Chris, excellent question. I'm lucky to work in a newsroom that's pretty excited about social right now, and sometimes we feel like we have more than we can handle. But in previous roles, I would sometimes just invite myself to meetings :) It helps to cultivate people in your own newsroom who are often working on big projects from the beginning and make sure they know you want to be involved. And one or two big wins can go a long way. For instance, at NYT, I worked for months with a reporter writing a front-page story about teen suicide and Facebook, that I crowdsourced through my Facebook page. Showing how rich those responses were really pushed others to want to crowdsource early instead of just ask questions after a piece was done.
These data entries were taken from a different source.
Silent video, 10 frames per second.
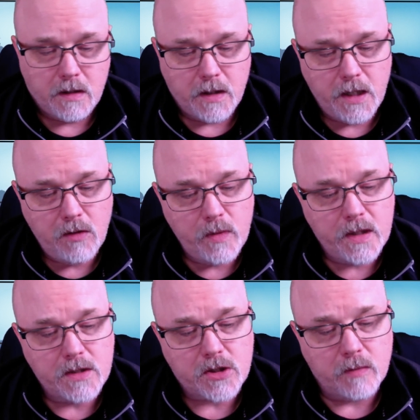Now we can
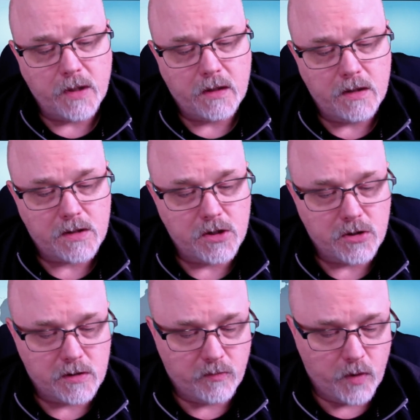start making
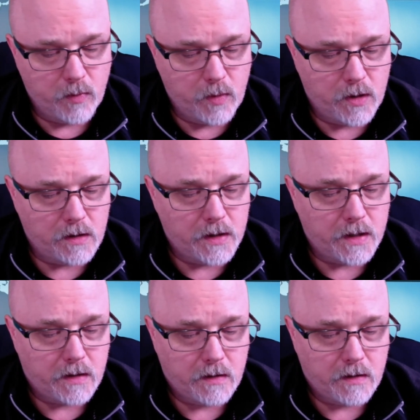decisions of where we want to land.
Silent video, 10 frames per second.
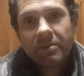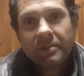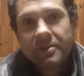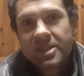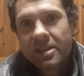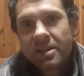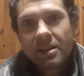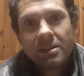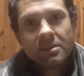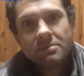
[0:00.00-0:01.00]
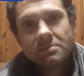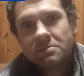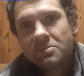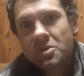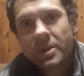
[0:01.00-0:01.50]
50,
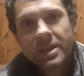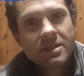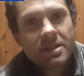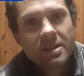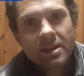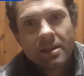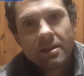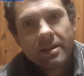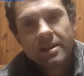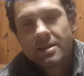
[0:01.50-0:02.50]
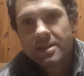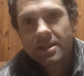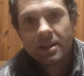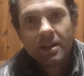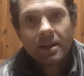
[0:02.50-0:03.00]
20,
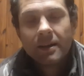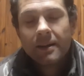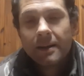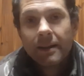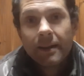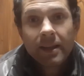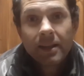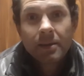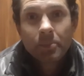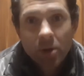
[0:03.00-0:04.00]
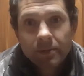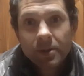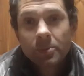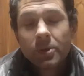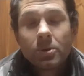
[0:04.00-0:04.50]
30, then the
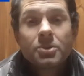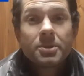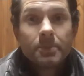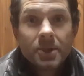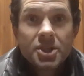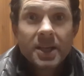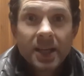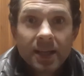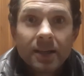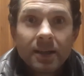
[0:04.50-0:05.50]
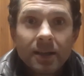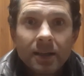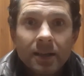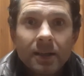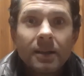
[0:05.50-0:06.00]
profit will also be shared
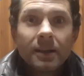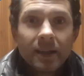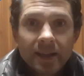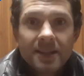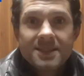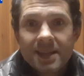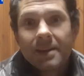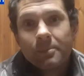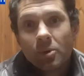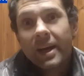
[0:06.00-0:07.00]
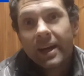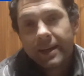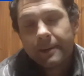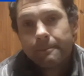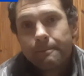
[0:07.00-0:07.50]
in the same way.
Hi JJ, it's a good question, and not an easy one. We've been most successful building community through social media but I don't think anyone should count out comments. Part of building a good community on site is having the tech to do so, and our current comment system could use a face-lift. Our sister site MarketWatch just moved to LiveFyre, which integrates on-site and social comments together well. Something we're looking at closely.
We're about to post our last question for Liz, but thanks to everyone who submitted one today!
For those without a large team, my best advice is to a) choose your projects wisely for maximum social media impact and convince your boss that you might have to ignore the rest to do your job well, b) get friendly with mobile apps so you can stay realtime without chaining yourself to your desk, c) use programs like Tweetdeck, Hootsuite, SocialFlow, etc. to schedule some of your posts, and most importantly, d) start getting others in the newsroom up to speed on social media. At a basic level, if you can retweet a reporter instead of writing a tweet yourself, that's a few minutes saved. And those minutes will add up!
Liz, thanks again for your time today. Really insightful chat. You and your team at the Journal are doing some great work!
Thanks, Davis, and thanks to everyone who submitted questions. Good luck and have fun!